#### [Dataset items]
*-*-*

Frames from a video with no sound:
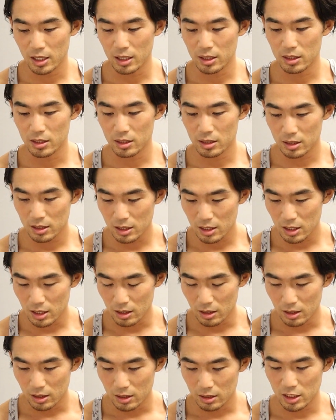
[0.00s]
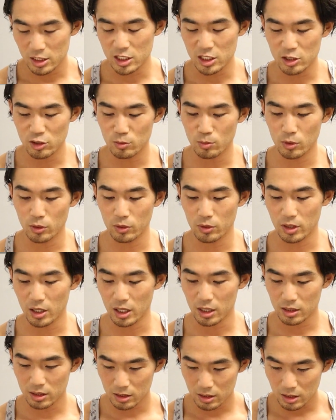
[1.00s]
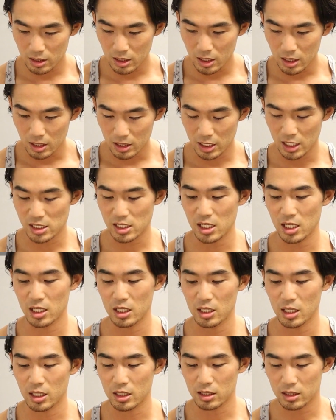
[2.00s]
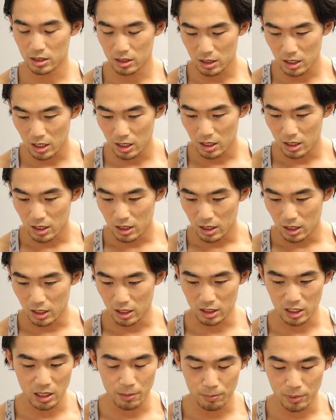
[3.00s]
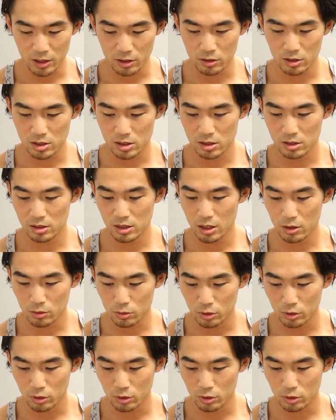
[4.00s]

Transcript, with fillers: があって、で、汁物があって、野菜があって、えー、タンパク質になる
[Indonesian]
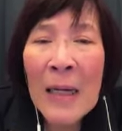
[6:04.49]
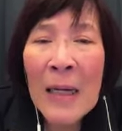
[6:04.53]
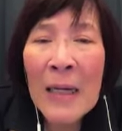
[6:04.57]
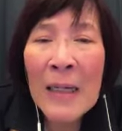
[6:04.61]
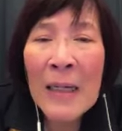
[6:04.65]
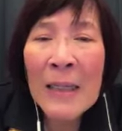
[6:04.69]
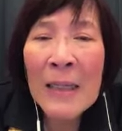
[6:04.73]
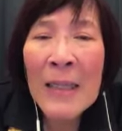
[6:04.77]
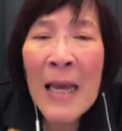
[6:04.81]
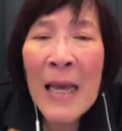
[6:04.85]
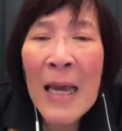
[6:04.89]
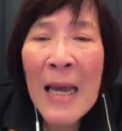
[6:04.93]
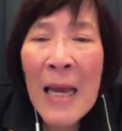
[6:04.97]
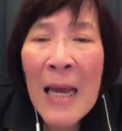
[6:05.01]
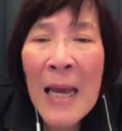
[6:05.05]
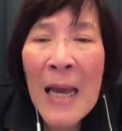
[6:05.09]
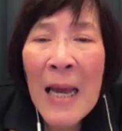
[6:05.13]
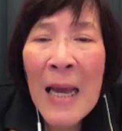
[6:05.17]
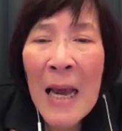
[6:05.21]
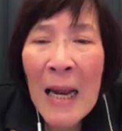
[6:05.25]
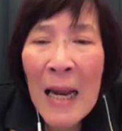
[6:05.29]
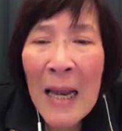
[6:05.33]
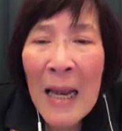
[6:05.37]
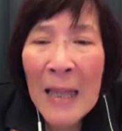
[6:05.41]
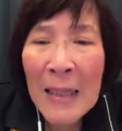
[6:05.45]

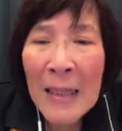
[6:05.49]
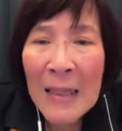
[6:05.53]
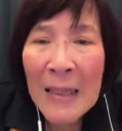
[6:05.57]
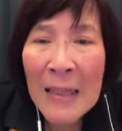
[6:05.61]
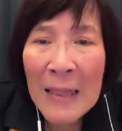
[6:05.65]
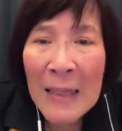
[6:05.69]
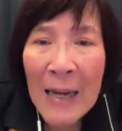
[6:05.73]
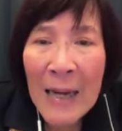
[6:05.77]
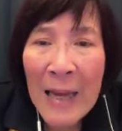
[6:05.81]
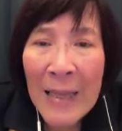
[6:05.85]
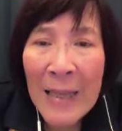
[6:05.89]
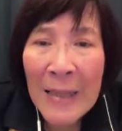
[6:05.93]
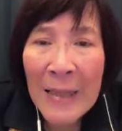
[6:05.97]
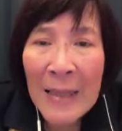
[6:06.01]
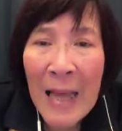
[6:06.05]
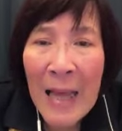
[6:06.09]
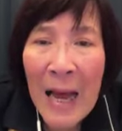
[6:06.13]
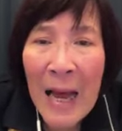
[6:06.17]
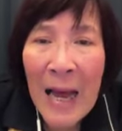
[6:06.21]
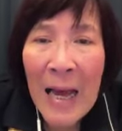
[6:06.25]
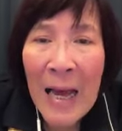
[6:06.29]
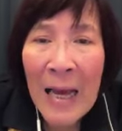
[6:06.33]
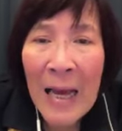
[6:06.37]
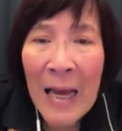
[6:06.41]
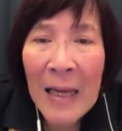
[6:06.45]
ketinggalan
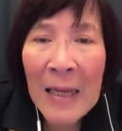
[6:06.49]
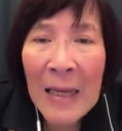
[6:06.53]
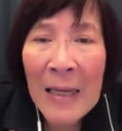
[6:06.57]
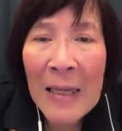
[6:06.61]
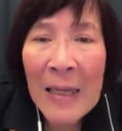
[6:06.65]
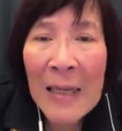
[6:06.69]
kereta,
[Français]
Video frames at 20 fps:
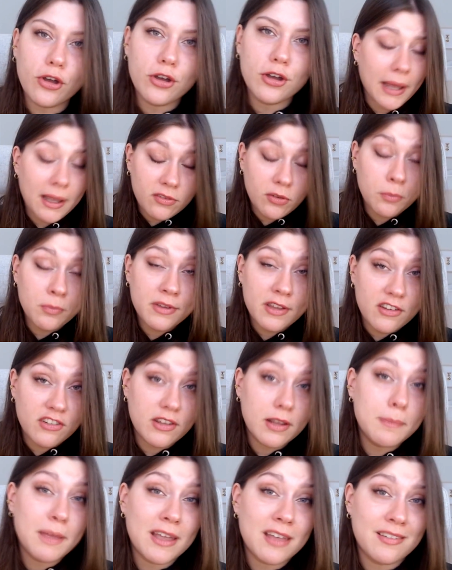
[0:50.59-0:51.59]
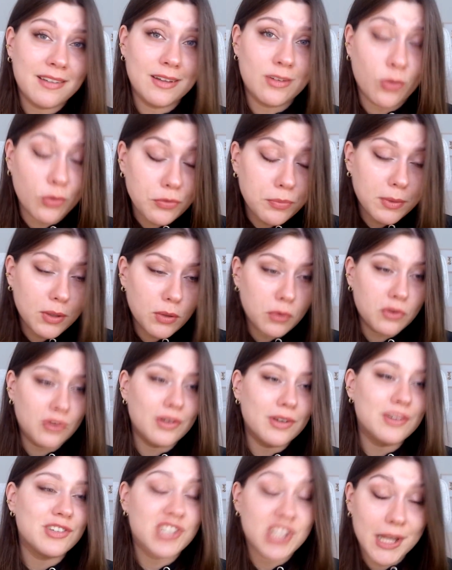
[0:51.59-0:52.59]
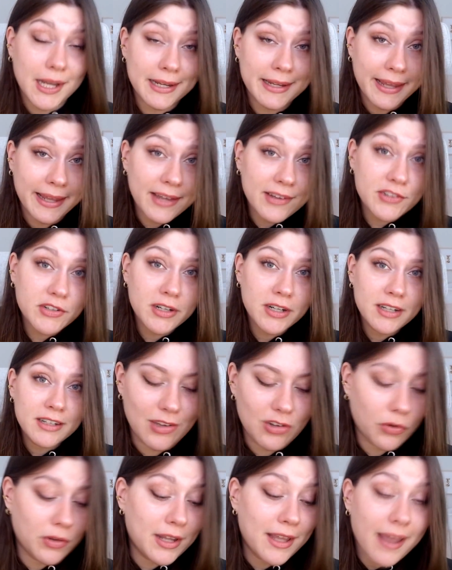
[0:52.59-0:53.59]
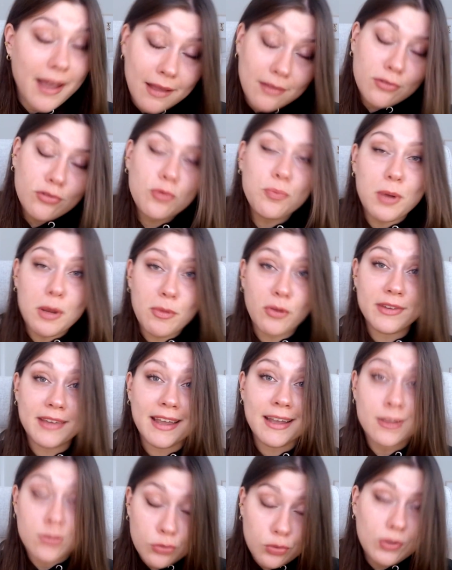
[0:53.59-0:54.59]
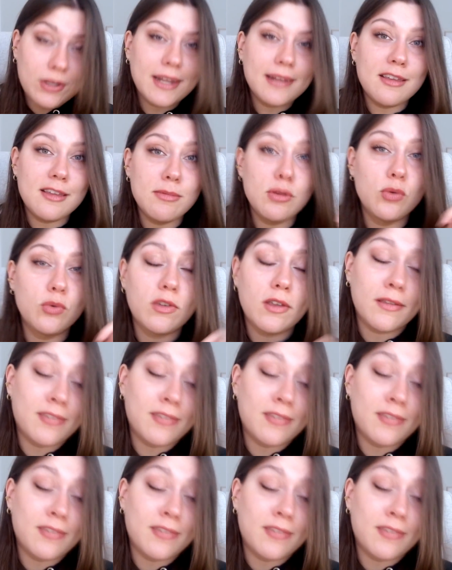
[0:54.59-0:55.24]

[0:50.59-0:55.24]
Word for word: Par exemple, si je dépasse les 30 minutes, j'ai un gage, et j'en ai un supplémentaire toutes les 10 minutes.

*-*-*

#### [Task brief]
A faithful copy of the records above, without images, is what to give back.

#### [Your solution]
Frames from a video with no sound:
[0.00s]
[1.00s]
[2.00s]
[3.00s]
[4.00s]

Transcript, with fillers: があって、で、汁物があって、野菜があって、えー、タンパク質になる
[Indonesian]
[6:04.49]
[6:04.53]
[6:04.57]
[6:04.61]
[6:04.65]
[6:04.69]
[6:04.73]
[6:04.77]
[6:04.81]
[6:04.85]
[6:04.89]
[6:04.93]
[6:04.97]
[6:05.01]
[6:05.05]
[6:05.09]
[6:05.13]
[6:05.17]
[6:05.21]
[6:05.25]
[6:05.29]
[6:05.33]
[6:05.37]
[6:05.41]
[6:05.45]

[6:05.49]
[6:05.53]
[6:05.57]
[6:05.61]
[6:05.65]
[6:05.69]
[6:05.73]
[6:05.77]
[6:05.81]
[6:05.85]
[6:05.89]
[6:05.93]
[6:05.97]
[6:06.01]
[6:06.05]
[6:06.09]
[6:06.13]
[6:06.17]
[6:06.21]
[6:06.25]
[6:06.29]
[6:06.33]
[6:06.37]
[6:06.41]
[6:06.45]
ketinggalan
[6:06.49]
[6:06.53]
[6:06.57]
[6:06.61]
[6:06.65]
[6:06.69]
kereta,
[Français]
Video frames at 20 fps:
[0:50.59-0:51.59]
[0:51.59-0:52.59]
[0:52.59-0:53.59]
[0:53.59-0:54.59]
[0:54.59-0:55.24]

[0:50.59-0:55.24]
Word for word: Par exemple, si je dépasse les 30 minutes, j'ai un gage, et j'en ai un supplémentaire toutes les 10 minutes.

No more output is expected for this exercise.